→ Task statement:
Every record below is to be retyped exactly, with the pictures left out.

Saved entries:
------
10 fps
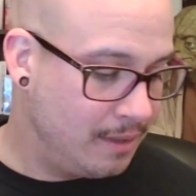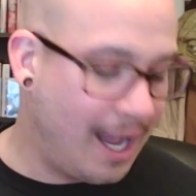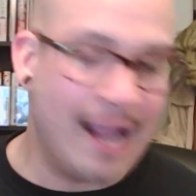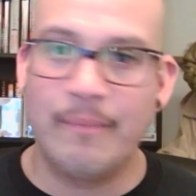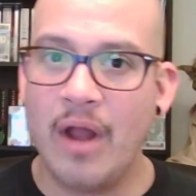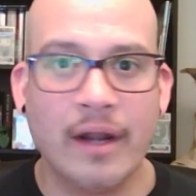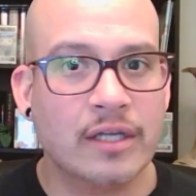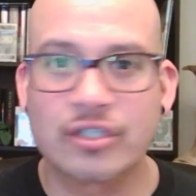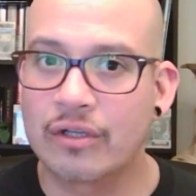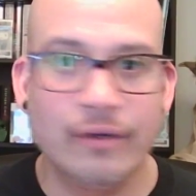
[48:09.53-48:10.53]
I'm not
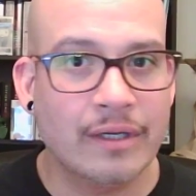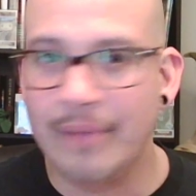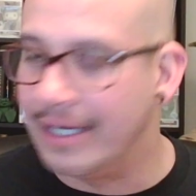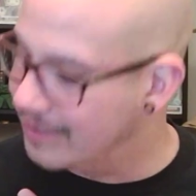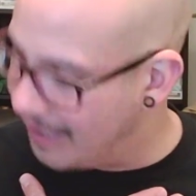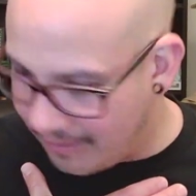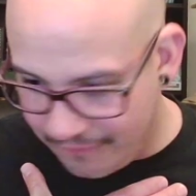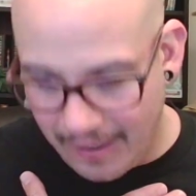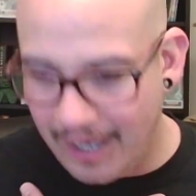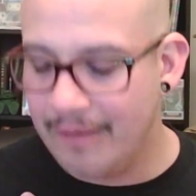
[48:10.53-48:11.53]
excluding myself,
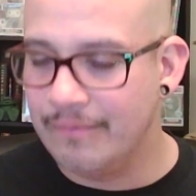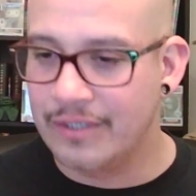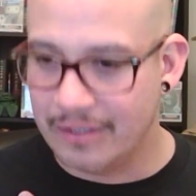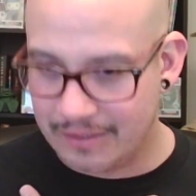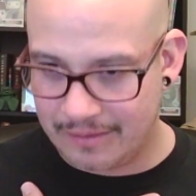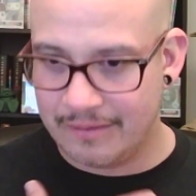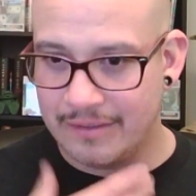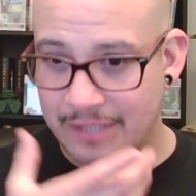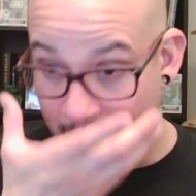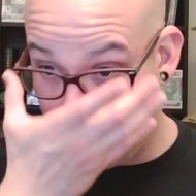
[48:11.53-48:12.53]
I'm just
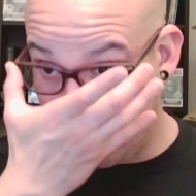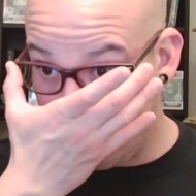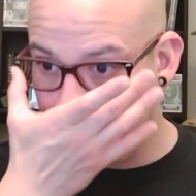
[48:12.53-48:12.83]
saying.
------
→ Result of this task:
10 fps
[48:09.53-48:10.53]
I'm not
[48:10.53-48:11.53]
excluding myself,
[48:11.53-48:12.53]
I'm just
[48:12.53-48:12.83]
saying.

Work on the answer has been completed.